WORK INSTRUCTIONS
Text only, exactly as given: reproduce the entries below without their pictures.

RECORDS TO PROCESS
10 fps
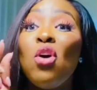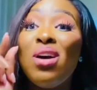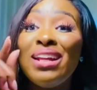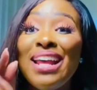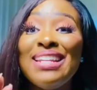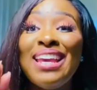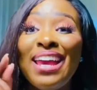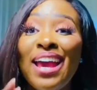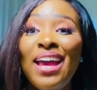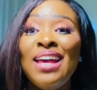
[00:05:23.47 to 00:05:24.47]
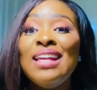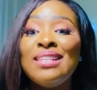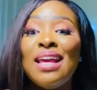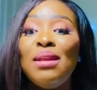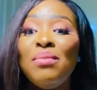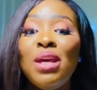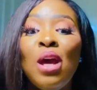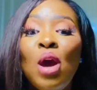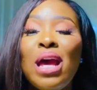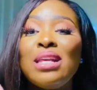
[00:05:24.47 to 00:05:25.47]
So, if you're a young lady here
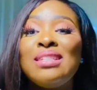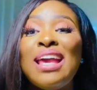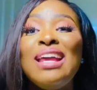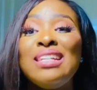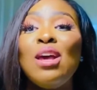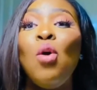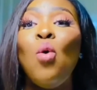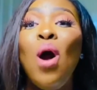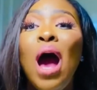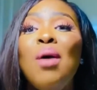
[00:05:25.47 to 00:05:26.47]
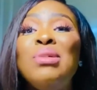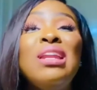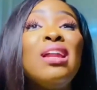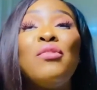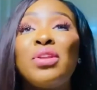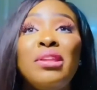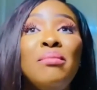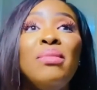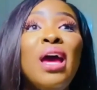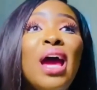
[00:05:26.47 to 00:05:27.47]
telling me, saying, oh,
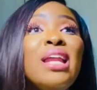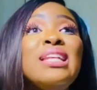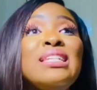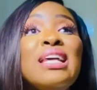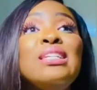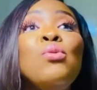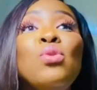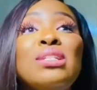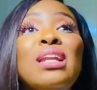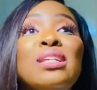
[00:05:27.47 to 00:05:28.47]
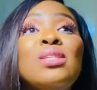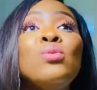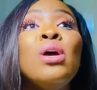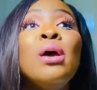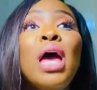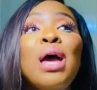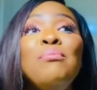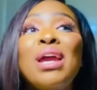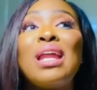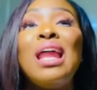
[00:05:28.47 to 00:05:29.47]
I'm in love with him, and he says he wanted
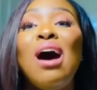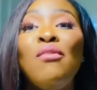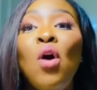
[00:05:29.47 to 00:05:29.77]
us to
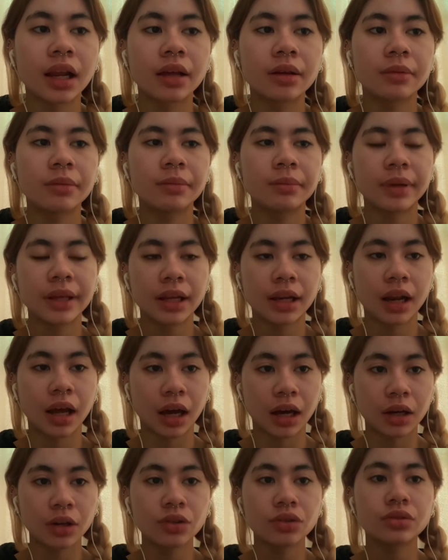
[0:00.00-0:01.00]

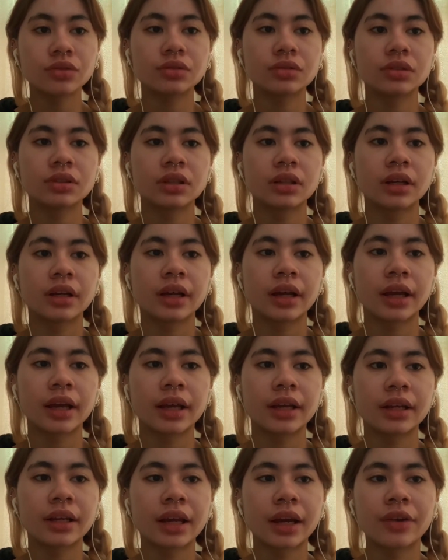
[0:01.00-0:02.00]
bailout
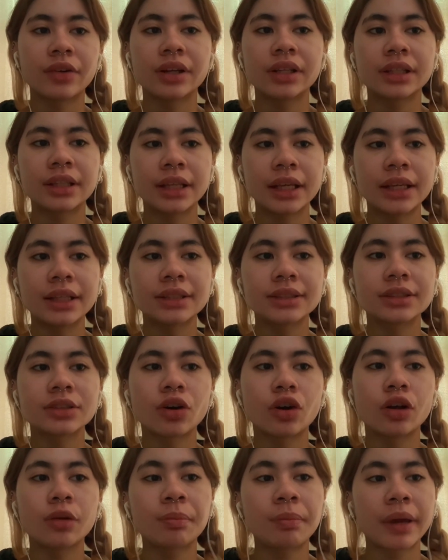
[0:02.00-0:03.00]
and guarantees
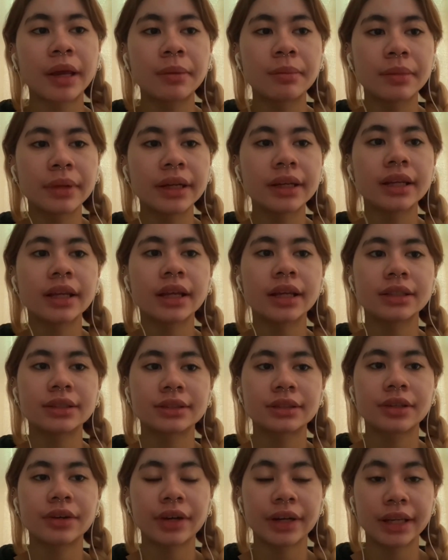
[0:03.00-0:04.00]
all payment its
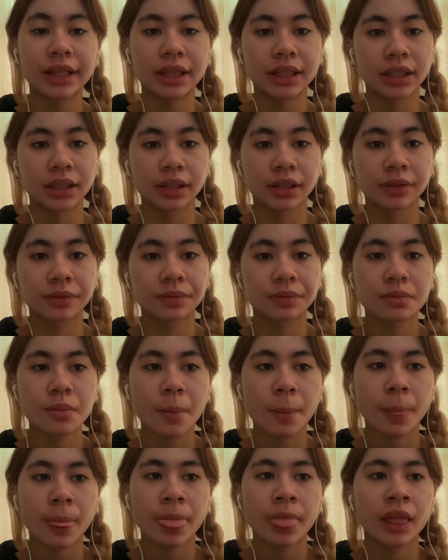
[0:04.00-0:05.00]
creditor.
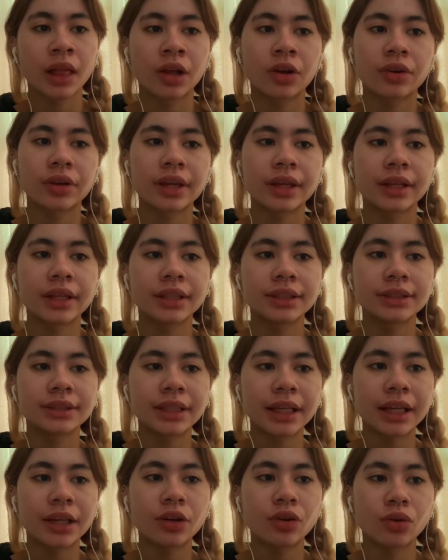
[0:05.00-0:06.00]
Okay, the
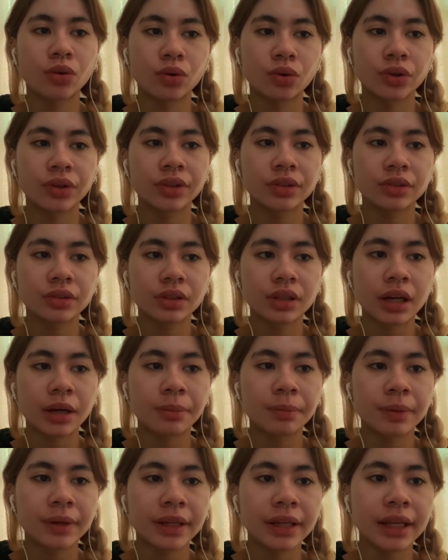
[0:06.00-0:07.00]
state-owned
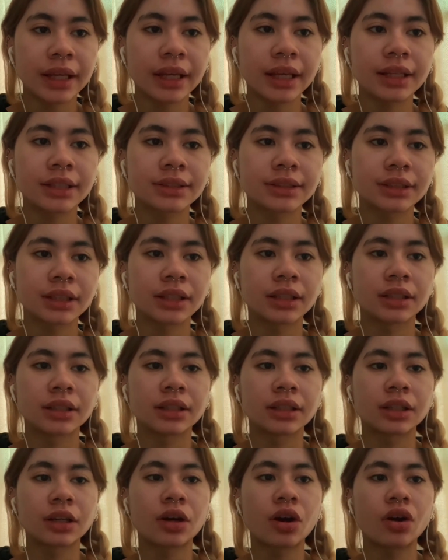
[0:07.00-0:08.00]
company is
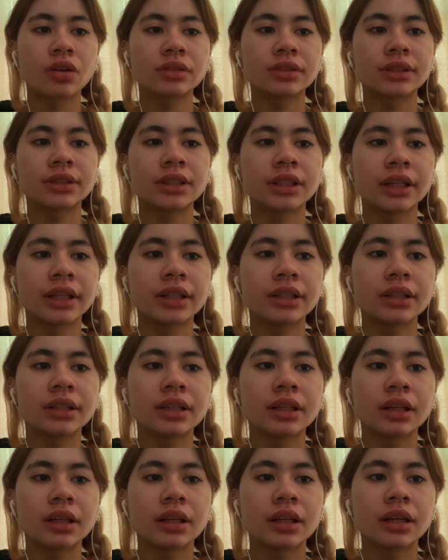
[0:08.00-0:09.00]
a concern
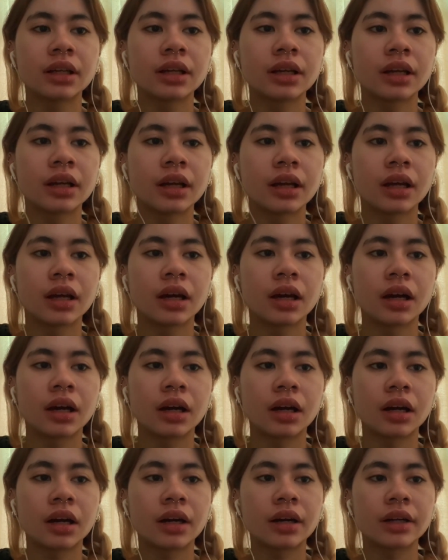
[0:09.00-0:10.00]

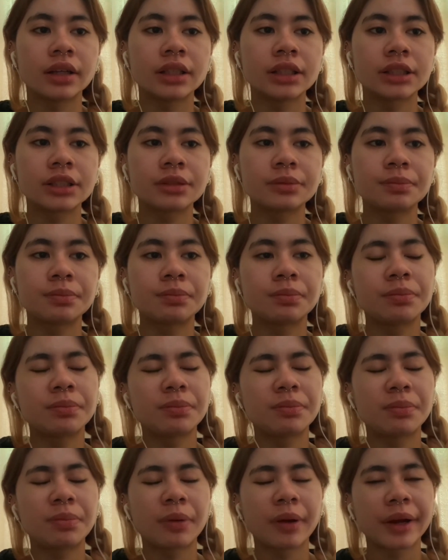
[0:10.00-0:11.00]

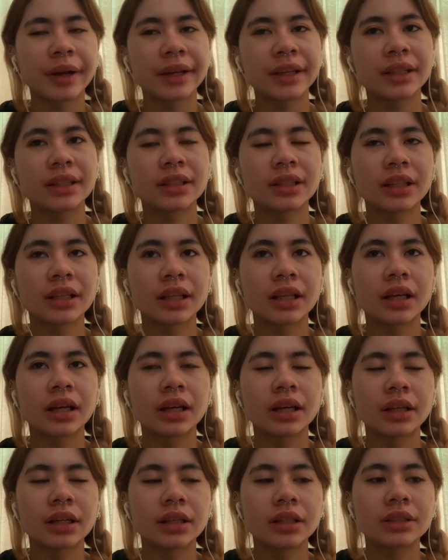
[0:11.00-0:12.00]
despite
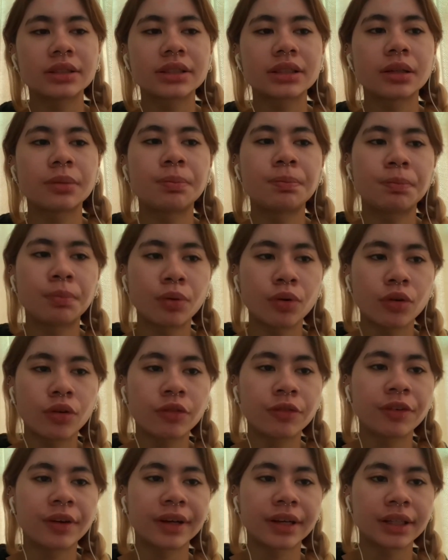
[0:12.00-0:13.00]
it's a poor
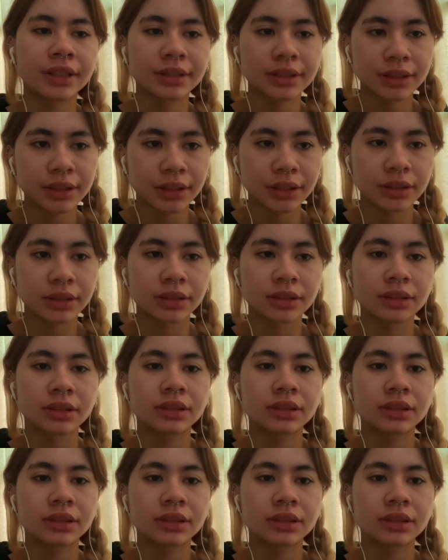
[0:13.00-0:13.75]
financial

COMPLETED EXERCISE
10 fps
[00:05:23.47 to 00:05:24.47]
[00:05:24.47 to 00:05:25.47]
So, if you're a young lady here
[00:05:25.47 to 00:05:26.47]
[00:05:26.47 to 00:05:27.47]
telling me, saying, oh,
[00:05:27.47 to 00:05:28.47]
[00:05:28.47 to 00:05:29.47]
I'm in love with him, and he says he wanted
[00:05:29.47 to 00:05:29.77]
us to
[0:00.00-0:01.00]

[0:01.00-0:02.00]
bailout
[0:02.00-0:03.00]
and guarantees
[0:03.00-0:04.00]
all payment its
[0:04.00-0:05.00]
creditor.
[0:05.00-0:06.00]
Okay, the
[0:06.00-0:07.00]
state-owned
[0:07.00-0:08.00]
company is
[0:08.00-0:09.00]
a concern
[0:09.00-0:10.00]

[0:10.00-0:11.00]

[0:11.00-0:12.00]
despite
[0:12.00-0:13.00]
it's a poor
[0:13.00-0:13.75]
financial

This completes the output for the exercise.